__EXERCISE DETAILS__.
Report, as a single figure, how many lines in the records below include "second".

----------------

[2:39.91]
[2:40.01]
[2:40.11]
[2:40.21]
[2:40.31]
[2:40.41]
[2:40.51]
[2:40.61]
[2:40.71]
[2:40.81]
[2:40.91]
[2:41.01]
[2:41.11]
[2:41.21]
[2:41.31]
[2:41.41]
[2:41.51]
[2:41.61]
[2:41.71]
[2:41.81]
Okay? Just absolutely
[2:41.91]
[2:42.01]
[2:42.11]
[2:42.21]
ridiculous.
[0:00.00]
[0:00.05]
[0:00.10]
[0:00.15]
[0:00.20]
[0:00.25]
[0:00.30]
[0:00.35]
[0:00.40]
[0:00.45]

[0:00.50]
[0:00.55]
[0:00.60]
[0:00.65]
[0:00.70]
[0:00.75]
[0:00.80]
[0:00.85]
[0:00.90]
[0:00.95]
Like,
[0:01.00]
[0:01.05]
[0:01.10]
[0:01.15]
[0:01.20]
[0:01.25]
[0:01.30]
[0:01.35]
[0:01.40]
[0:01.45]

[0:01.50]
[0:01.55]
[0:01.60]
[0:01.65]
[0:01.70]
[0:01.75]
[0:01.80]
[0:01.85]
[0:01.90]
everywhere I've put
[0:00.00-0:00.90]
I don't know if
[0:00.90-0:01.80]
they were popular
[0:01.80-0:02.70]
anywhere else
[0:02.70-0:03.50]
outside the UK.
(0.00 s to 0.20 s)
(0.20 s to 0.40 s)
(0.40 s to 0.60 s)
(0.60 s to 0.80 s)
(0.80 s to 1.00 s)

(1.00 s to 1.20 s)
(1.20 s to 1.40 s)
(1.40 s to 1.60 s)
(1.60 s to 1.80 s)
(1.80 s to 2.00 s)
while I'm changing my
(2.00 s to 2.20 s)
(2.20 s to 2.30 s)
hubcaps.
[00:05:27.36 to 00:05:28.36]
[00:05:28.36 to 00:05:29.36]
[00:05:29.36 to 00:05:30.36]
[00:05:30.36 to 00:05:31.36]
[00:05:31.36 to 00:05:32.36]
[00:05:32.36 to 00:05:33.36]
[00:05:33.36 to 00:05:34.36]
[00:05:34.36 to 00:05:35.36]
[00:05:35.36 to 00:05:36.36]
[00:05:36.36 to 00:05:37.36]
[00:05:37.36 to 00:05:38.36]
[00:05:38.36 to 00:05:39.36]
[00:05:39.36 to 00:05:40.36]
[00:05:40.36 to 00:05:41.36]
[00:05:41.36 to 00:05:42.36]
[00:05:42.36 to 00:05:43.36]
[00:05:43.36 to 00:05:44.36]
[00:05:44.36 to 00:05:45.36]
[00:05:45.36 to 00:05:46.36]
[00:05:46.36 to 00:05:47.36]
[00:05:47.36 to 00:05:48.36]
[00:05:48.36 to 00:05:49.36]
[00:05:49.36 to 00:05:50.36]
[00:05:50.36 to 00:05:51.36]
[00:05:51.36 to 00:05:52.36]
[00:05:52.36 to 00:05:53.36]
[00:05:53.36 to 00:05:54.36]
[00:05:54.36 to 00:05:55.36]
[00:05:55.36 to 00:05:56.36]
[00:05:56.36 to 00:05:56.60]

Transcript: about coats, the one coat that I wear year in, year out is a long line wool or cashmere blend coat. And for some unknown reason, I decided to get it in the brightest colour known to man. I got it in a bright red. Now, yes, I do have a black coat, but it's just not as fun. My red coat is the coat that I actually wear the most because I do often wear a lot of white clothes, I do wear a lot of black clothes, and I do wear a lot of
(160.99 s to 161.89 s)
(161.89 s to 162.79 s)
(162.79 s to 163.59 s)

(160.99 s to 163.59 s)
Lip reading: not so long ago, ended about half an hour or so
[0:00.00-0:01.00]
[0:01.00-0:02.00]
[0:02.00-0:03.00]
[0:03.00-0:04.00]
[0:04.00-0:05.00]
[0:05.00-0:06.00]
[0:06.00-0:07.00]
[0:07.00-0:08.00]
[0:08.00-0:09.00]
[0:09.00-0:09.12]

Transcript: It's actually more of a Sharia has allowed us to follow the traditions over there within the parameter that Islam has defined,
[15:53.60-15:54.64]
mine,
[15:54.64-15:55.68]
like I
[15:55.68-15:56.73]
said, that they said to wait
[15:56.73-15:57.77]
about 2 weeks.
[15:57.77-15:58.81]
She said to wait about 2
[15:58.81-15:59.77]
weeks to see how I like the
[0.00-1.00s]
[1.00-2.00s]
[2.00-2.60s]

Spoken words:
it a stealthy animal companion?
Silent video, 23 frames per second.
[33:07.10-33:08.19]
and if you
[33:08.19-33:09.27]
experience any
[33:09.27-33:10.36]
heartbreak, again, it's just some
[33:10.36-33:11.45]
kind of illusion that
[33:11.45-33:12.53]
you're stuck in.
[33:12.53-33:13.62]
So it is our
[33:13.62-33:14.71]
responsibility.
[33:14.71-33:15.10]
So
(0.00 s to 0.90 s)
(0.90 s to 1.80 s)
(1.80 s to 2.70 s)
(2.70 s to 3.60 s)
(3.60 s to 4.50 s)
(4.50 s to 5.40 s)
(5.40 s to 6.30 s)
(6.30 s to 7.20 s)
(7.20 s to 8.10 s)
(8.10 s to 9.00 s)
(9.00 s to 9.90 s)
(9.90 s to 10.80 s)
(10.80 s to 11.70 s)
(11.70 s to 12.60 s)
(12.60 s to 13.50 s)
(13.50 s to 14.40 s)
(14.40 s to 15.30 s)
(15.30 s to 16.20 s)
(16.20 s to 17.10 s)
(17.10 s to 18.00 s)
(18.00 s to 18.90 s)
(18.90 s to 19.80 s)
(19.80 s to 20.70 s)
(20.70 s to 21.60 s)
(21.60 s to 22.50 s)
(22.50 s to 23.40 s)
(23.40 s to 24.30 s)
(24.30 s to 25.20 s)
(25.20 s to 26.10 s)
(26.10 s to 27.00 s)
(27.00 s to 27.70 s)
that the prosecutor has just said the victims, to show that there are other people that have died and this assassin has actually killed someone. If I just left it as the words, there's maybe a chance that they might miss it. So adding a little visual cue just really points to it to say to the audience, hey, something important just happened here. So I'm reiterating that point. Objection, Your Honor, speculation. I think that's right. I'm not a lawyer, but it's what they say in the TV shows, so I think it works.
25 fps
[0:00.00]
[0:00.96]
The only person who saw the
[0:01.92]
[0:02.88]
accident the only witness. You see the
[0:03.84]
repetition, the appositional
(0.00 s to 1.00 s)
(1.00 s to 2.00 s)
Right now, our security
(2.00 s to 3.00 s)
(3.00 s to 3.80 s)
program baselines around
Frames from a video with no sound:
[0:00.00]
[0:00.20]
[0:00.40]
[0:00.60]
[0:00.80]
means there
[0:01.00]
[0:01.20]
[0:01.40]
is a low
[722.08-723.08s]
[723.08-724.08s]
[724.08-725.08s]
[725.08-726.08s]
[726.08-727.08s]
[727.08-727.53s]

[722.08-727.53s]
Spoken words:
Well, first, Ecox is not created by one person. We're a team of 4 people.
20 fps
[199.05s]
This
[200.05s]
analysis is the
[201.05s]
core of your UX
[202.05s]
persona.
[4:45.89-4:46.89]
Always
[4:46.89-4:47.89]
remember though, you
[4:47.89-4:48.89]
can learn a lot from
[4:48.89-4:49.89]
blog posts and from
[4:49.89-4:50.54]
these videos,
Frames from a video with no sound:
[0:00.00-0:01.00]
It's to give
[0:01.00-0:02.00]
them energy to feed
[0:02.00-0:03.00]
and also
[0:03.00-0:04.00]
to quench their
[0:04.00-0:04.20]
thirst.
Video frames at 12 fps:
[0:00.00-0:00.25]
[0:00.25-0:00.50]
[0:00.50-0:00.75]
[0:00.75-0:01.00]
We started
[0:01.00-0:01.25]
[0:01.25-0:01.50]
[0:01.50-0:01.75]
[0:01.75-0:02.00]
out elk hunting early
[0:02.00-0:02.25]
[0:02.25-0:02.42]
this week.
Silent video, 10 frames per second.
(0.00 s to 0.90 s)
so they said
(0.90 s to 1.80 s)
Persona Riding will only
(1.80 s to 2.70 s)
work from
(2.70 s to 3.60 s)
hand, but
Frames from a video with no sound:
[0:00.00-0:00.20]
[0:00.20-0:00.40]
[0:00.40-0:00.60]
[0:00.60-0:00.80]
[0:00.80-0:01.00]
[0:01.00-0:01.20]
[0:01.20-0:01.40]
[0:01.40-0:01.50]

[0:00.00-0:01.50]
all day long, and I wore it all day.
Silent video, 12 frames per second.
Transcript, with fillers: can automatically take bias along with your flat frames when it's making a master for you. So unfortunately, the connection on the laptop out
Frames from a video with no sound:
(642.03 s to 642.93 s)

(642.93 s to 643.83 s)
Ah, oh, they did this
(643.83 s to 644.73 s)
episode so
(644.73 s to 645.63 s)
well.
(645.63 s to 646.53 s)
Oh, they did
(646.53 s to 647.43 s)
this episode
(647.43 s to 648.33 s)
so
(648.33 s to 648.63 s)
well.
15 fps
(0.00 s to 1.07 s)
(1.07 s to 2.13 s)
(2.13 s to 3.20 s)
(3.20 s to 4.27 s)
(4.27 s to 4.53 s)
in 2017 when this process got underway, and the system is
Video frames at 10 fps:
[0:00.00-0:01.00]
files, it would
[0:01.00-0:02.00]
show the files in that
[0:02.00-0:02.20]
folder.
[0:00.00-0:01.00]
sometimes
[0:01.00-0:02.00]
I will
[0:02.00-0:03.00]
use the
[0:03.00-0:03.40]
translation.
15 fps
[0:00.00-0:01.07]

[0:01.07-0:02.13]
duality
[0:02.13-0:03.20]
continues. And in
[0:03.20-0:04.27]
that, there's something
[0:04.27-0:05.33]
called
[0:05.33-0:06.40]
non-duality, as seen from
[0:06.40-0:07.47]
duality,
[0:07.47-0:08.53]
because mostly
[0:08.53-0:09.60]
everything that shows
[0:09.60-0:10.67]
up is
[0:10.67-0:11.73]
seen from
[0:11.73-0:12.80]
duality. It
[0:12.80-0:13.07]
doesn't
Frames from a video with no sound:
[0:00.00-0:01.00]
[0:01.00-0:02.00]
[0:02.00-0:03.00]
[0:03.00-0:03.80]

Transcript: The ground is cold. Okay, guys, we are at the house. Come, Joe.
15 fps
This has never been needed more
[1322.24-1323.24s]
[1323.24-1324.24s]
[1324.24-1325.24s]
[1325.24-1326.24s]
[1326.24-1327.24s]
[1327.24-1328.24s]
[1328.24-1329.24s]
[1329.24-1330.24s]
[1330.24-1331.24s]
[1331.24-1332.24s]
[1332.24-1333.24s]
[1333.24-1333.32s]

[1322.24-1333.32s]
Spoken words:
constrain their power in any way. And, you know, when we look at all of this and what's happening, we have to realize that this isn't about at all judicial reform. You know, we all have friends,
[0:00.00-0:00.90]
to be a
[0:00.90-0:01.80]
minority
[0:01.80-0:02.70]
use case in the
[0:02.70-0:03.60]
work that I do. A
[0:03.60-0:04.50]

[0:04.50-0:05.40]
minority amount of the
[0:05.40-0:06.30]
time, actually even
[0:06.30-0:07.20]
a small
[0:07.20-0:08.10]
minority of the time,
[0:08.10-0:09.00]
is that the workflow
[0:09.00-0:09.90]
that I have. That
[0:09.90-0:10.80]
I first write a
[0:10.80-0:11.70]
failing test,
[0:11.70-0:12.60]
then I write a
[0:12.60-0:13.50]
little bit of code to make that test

----------------

__TASK RESPONSE__.
3